Some potential mechanisms might participate in the combined therapy. First, verruca vulgaris is infected by HPV, which infects keratinocytes and induces minimal inflammation without lysing infected cells. Moreover, HPV decreases the maturation and antigen presentation function of the antigen presenting immune cells (Langerhans cells) [19], inhibits Type I IFN signaling pathway and results in the transcription of IFN-stimulated genes with the function of anti-virus [20]. IFN induces the production of anti-viral proteins against viral protein translation and transcription, regulates immune function by TH1 and macrophage/natural killer cell, increases antigen expression of HPV on infected cells, changes the fluidity of cell membrane by decreasing viral replication and inhibits differentiation of HPV-infected cells by decreasing HPV reproduction rate [21]. rhIFNα1b is a human original regulatory cytokine of Type I IFN family with excellent anti-viral activity, anti-proliferation, and immunomodulation [22]. It eliminates virus by blocking viral replication and enhancing innate immune response [23]. Second, intralesional acupuncture blocks the microcirculation at the bottom of the warts, thus induces shrinkage of the lesions.
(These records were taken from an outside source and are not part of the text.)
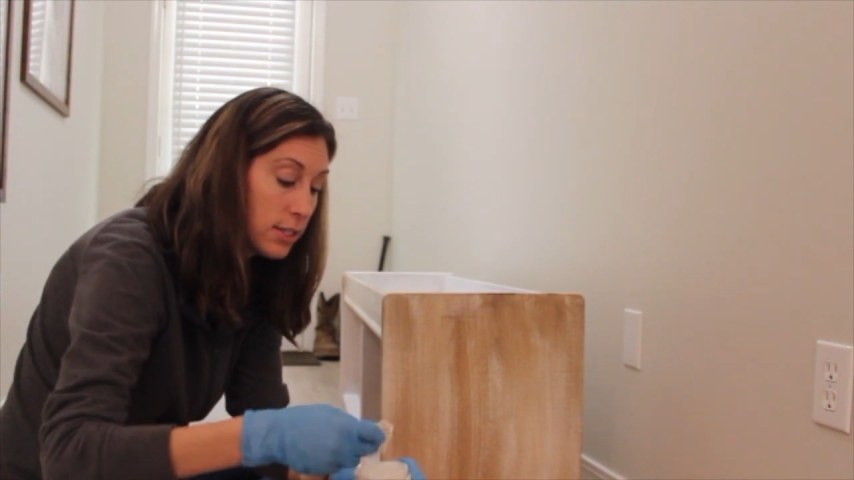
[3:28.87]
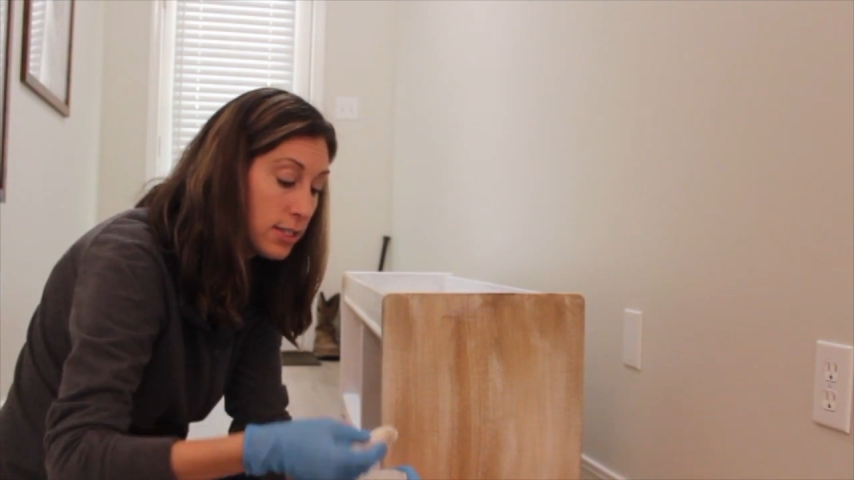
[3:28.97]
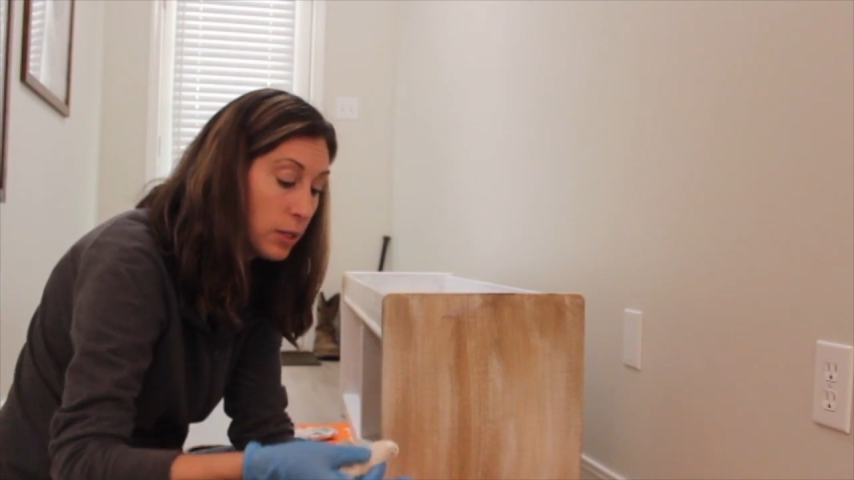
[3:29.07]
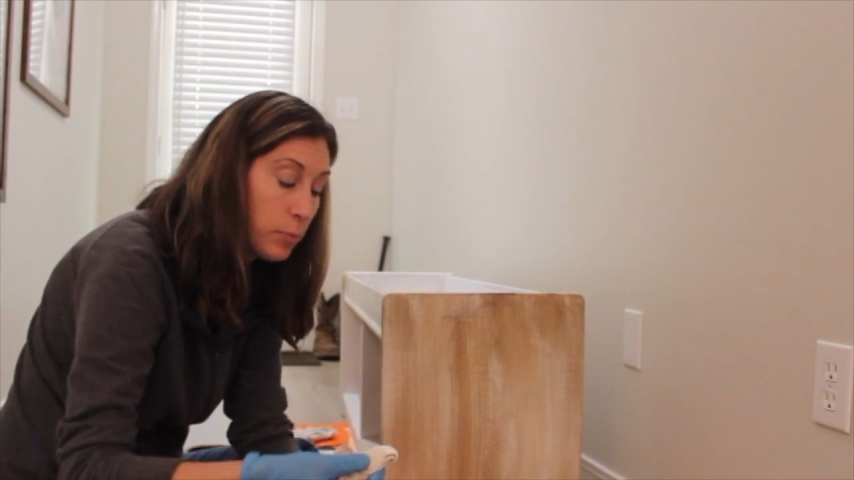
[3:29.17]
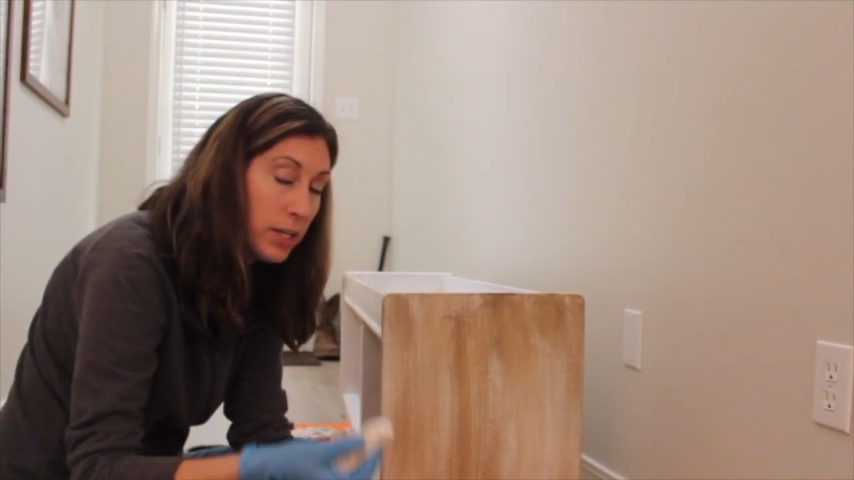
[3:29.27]

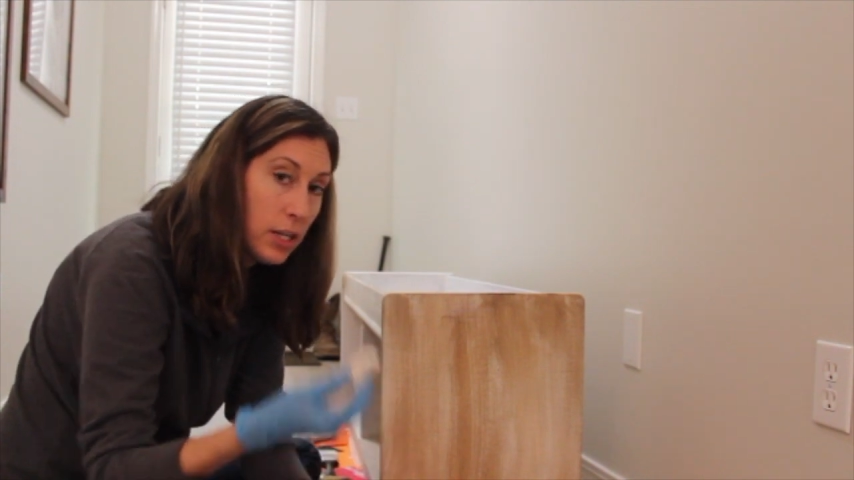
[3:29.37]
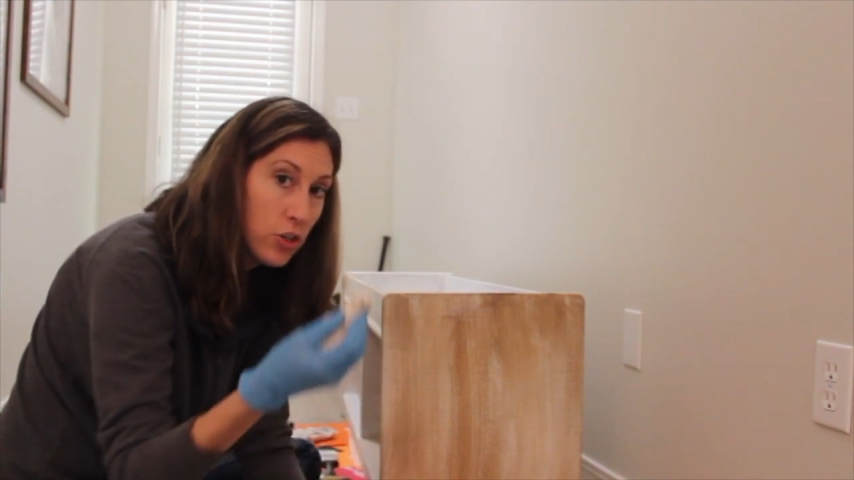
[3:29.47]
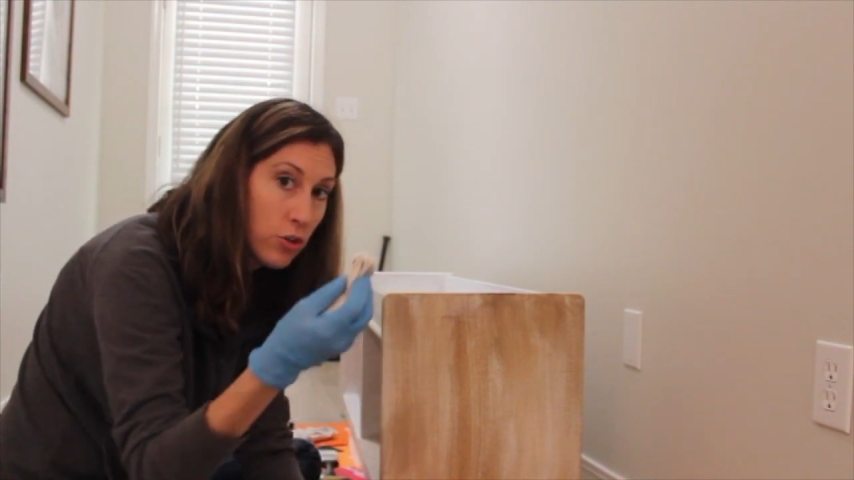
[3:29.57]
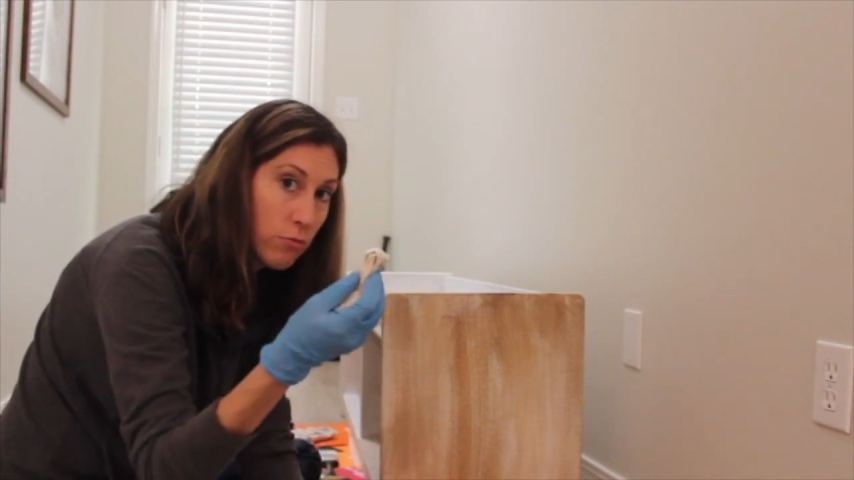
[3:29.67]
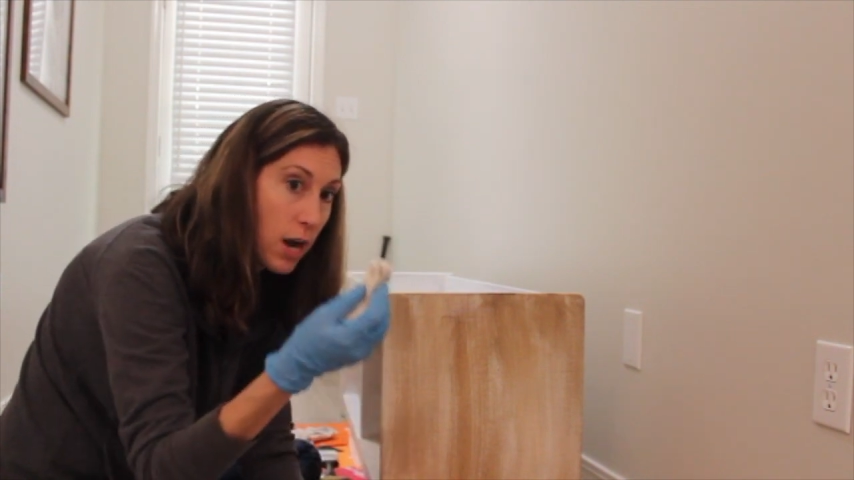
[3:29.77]
Dip it
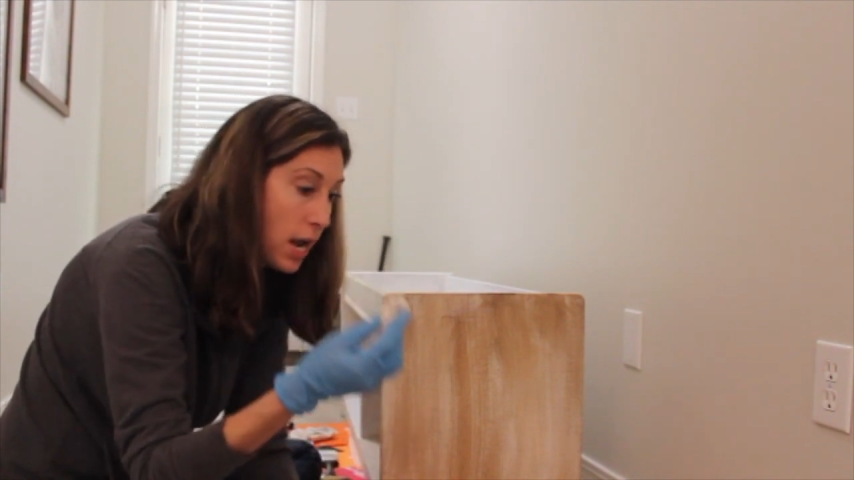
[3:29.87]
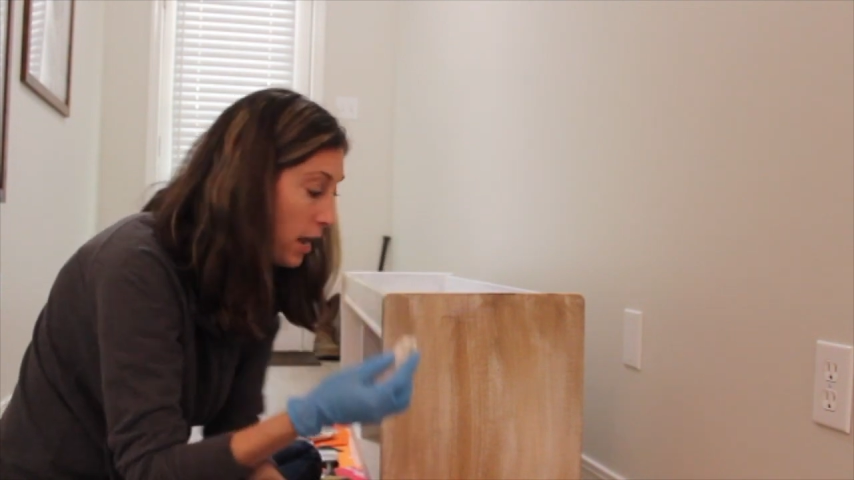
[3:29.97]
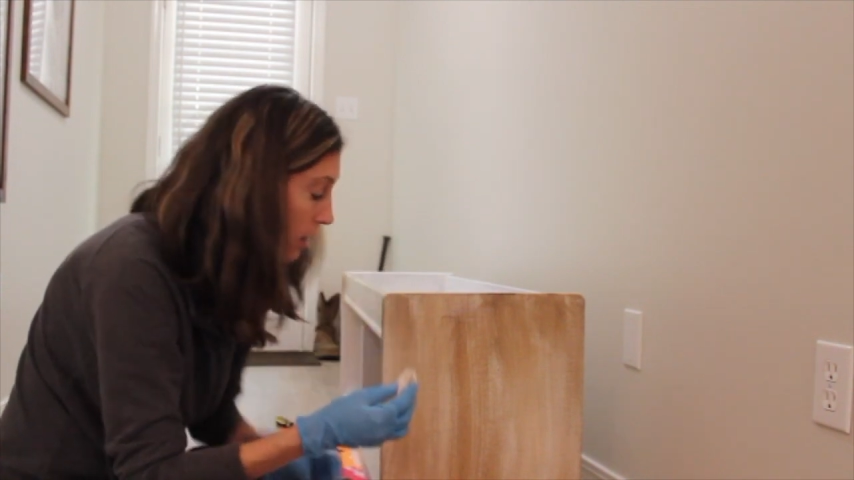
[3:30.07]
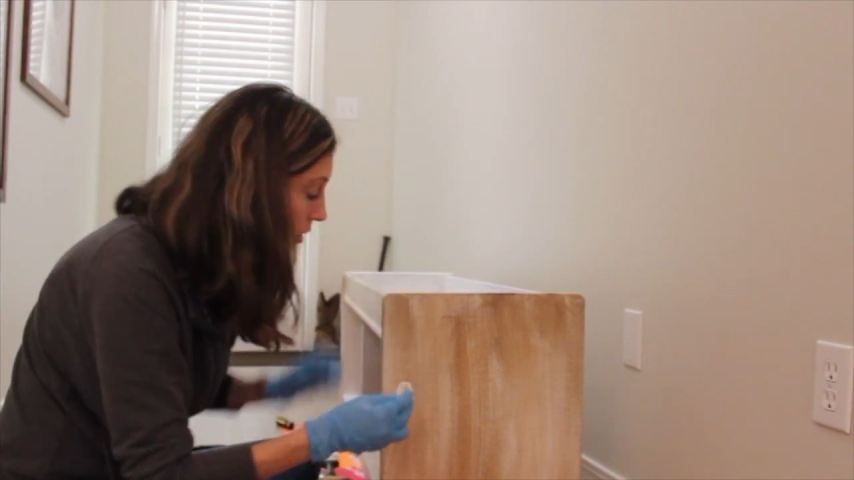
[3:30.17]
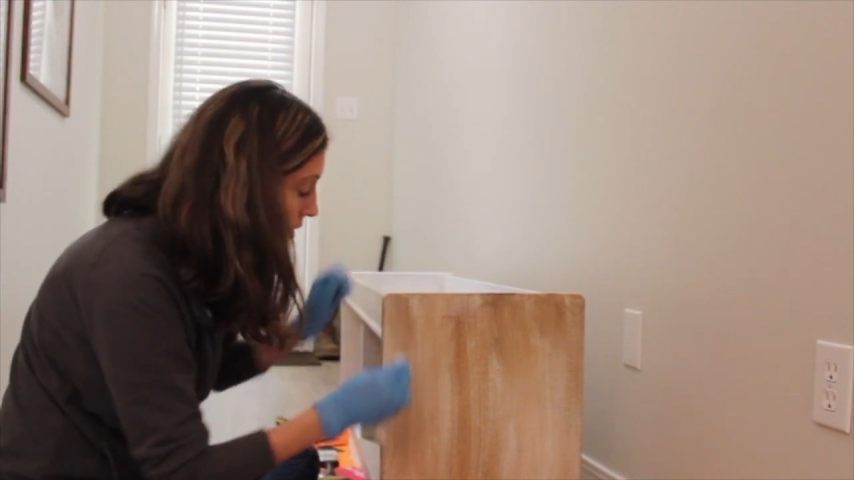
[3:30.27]
in your
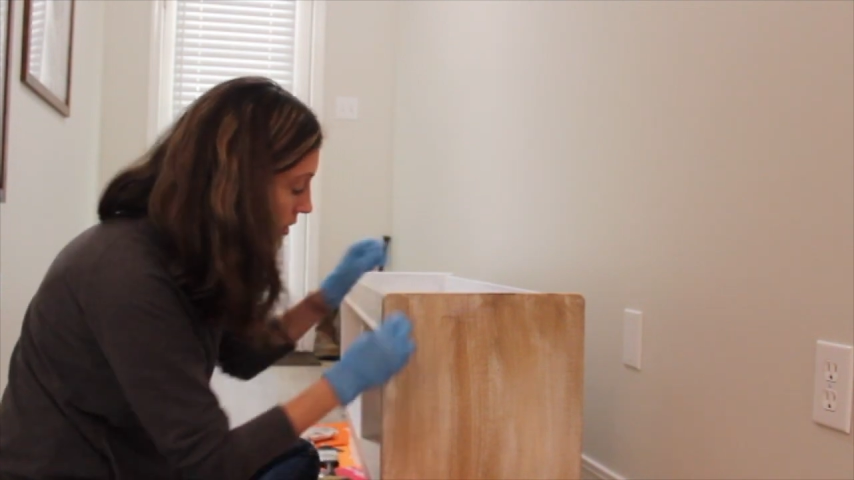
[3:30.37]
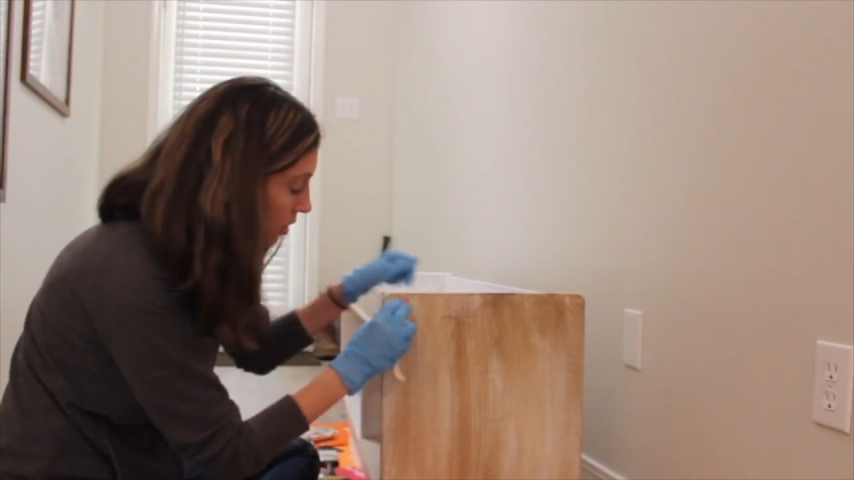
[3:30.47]
rag,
The combined therapy acuminates eliminating of the warts.
Conclusion
The combined therapy of local applied rhIFNα1b and acupuncture was beneficial for verruca vulgaris. However, there were some limitations. First, the retrospective study was only from one hospital, that random clinical trials (RCTs) from multiple centers would be more persuasive. Second, no long follow-up was reported in the present study; thus, the recurrence rate was incomparable. Therefore, more RCTs with long follow-up should be taken in the future to confirm the results.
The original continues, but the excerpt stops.